Project description and goals
The condition of many ecosystems around the world is deteriorating, in some cases with dramatic effects on biodiversity. Agricultural intensification, urban sprawl and habitat fragmentation (the process of islanding or fragmentation of habitats) are just some of the reasons for this. Current research shows that this trend can be counteracted by establishing a network of near-natural areas. In this project, the Distance to nature Index (D2N ) according to Rüdisser et al. (2012) will be applied in South Tyrol. If a landscape is interspersed with hedge rows or single near-natural areas such as forests and wetland habitats, this results in a higher naturalness value. If a site is located in a landscape with only unnatural, intensive cultivated areas such as crop fields or orchards, it is assigned a lower naturalness value. The goal is to spatially model a network of near-natural areas in such a way that the total area of South Tyrol corresponds to the predefined target values and is thus in a sufficiently good ecological condition.
Within this special project, improvement possibilities in the form of hedgerow networks were modeled for the most important land use types (grassland, permanent crops, fields, settlement areas) of South Tyrol. Here, 4 different target values for the D2N are provided on different land use types: extensive land use < 0.25 (grassland), intensive land use (orchards, vineyards, arable land) < 0.35, loose settlement area < 0.40 and dense settlement area < 0.45. The D2N thus contains values between 0 and 1: 0 = natural, 1 = artificial, strongly influenced by humans.

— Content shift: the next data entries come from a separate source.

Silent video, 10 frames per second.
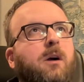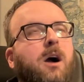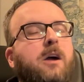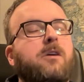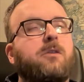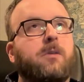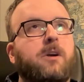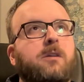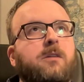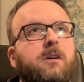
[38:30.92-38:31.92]
I
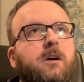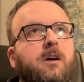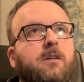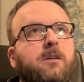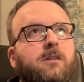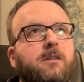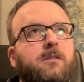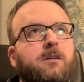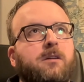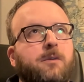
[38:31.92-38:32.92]
agree that I think this
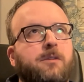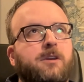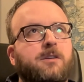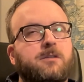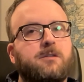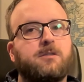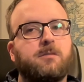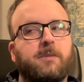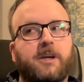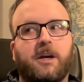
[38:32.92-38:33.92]
conversation
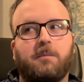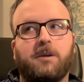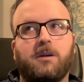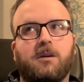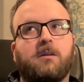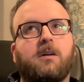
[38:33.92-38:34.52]
should be happeningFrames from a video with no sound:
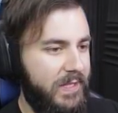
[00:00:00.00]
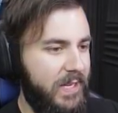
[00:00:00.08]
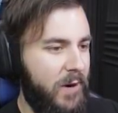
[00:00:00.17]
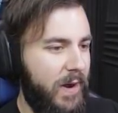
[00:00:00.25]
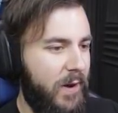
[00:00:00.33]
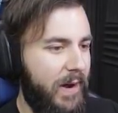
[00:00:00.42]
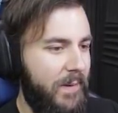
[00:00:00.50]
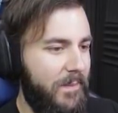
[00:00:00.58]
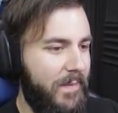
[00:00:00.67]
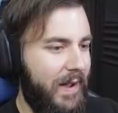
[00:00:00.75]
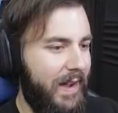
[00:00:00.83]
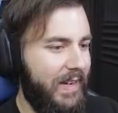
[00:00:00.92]
Don't run away.
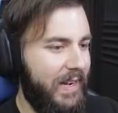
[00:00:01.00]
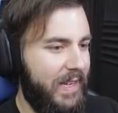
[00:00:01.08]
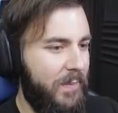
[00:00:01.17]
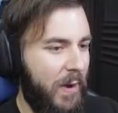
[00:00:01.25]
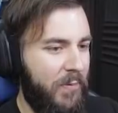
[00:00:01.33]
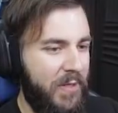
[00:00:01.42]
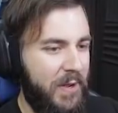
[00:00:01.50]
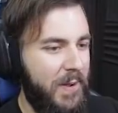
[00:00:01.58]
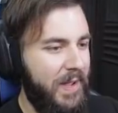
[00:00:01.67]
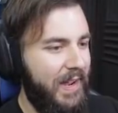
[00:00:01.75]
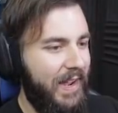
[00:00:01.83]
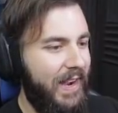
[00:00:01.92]
I can't keep up with you.
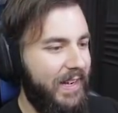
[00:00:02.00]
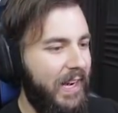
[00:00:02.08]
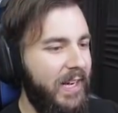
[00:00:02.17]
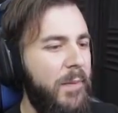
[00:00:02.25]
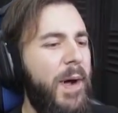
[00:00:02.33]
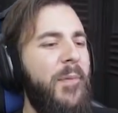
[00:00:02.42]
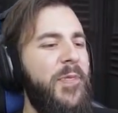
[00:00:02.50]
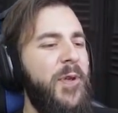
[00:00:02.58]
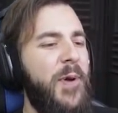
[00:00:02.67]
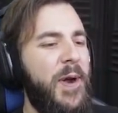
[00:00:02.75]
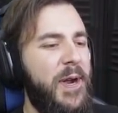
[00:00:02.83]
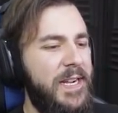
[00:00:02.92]
I can't keep up with you.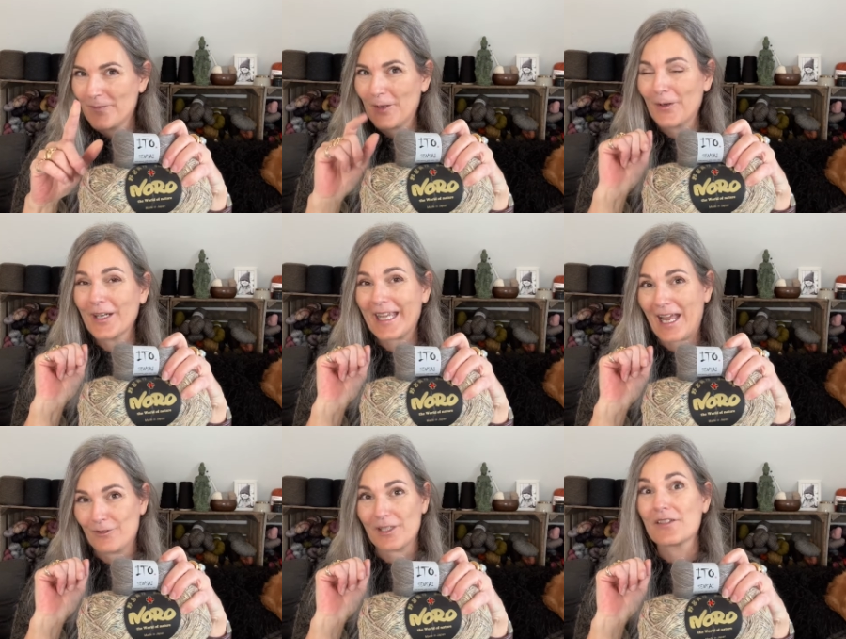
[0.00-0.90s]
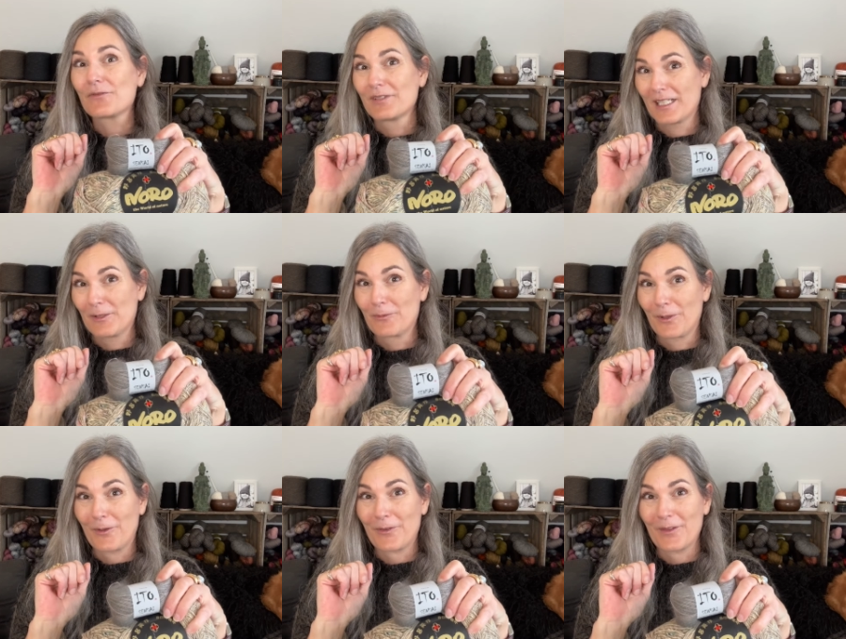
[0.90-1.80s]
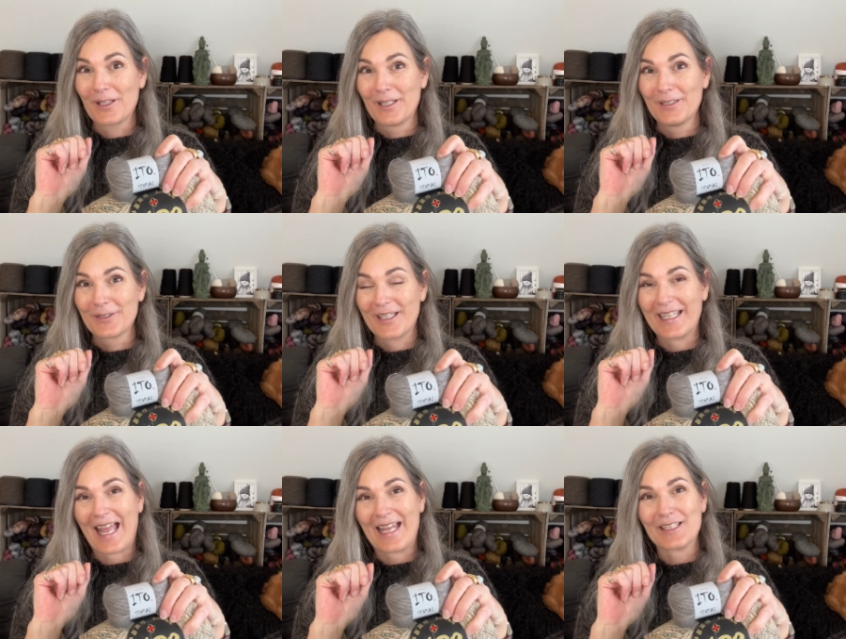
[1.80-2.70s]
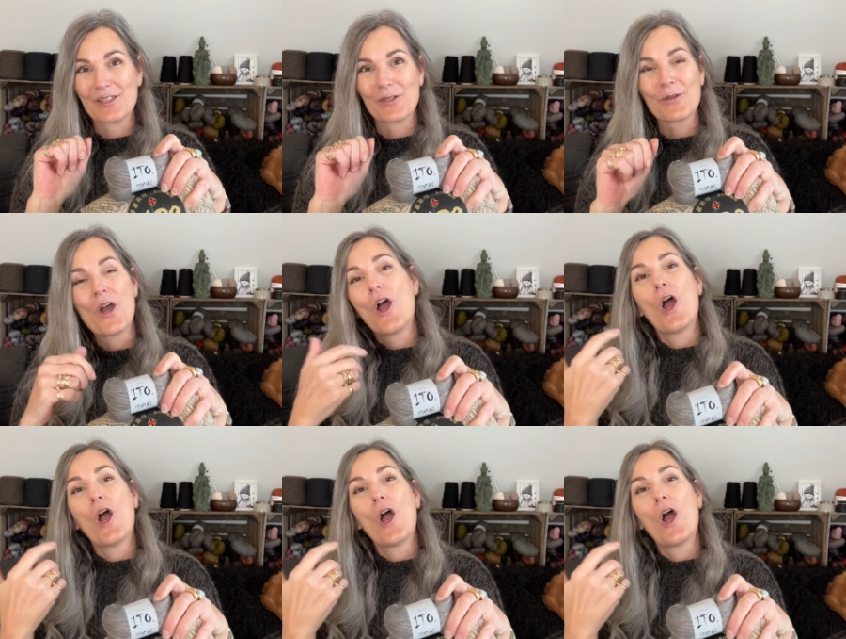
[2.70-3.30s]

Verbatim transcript: her account is really worth looking at too.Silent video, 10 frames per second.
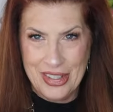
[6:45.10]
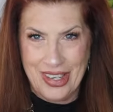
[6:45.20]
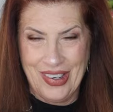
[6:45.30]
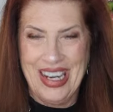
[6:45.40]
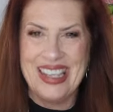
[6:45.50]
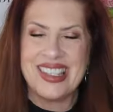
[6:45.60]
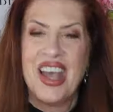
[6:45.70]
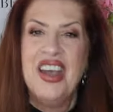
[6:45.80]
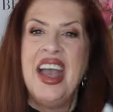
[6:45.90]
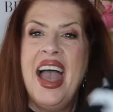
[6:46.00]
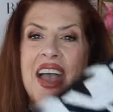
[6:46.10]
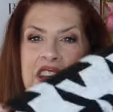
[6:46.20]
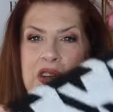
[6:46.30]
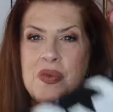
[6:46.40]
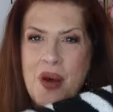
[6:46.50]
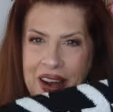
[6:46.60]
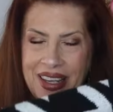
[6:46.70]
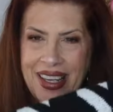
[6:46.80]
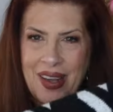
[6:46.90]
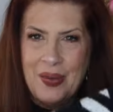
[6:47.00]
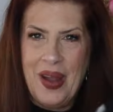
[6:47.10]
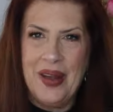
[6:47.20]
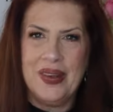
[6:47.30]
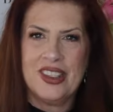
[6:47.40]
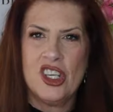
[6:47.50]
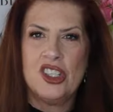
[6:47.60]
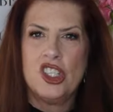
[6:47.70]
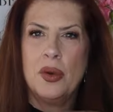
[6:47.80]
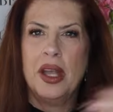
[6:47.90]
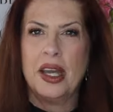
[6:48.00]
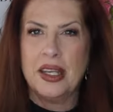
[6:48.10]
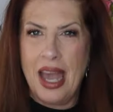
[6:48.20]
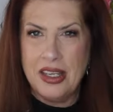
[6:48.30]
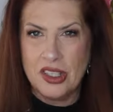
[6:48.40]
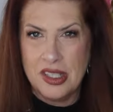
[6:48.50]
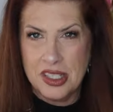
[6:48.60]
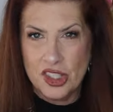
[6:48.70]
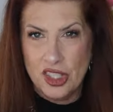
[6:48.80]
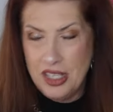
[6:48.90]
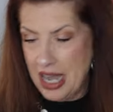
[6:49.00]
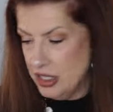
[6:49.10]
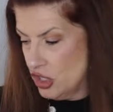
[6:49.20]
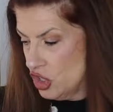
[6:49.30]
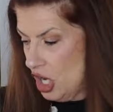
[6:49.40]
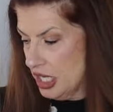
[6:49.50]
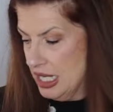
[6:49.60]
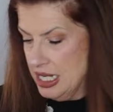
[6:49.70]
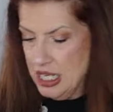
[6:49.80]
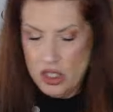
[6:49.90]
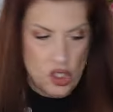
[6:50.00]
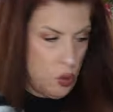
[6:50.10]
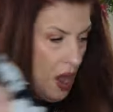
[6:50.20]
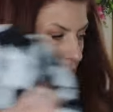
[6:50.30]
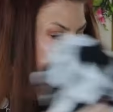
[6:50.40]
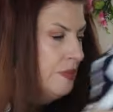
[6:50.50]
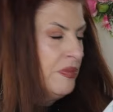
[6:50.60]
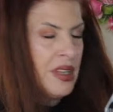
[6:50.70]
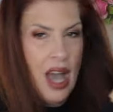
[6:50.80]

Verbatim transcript: degrees and you want to get away with just doing a nice nice chunky knit sweater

In the first phase, green structures and field paths were mapped using actual orthophotos, i.e. distortion-free aerial photographs. These data and the distance to a near-natural habitat form the basis of the D2N value.
Various potential hedgerow networks were then modeled for the four land use types. Modeling was performed using a least cost path analysis in ArcMap and Graphab. Subsequently, the D2N was recalculated using the obtained data. Initial results are promising!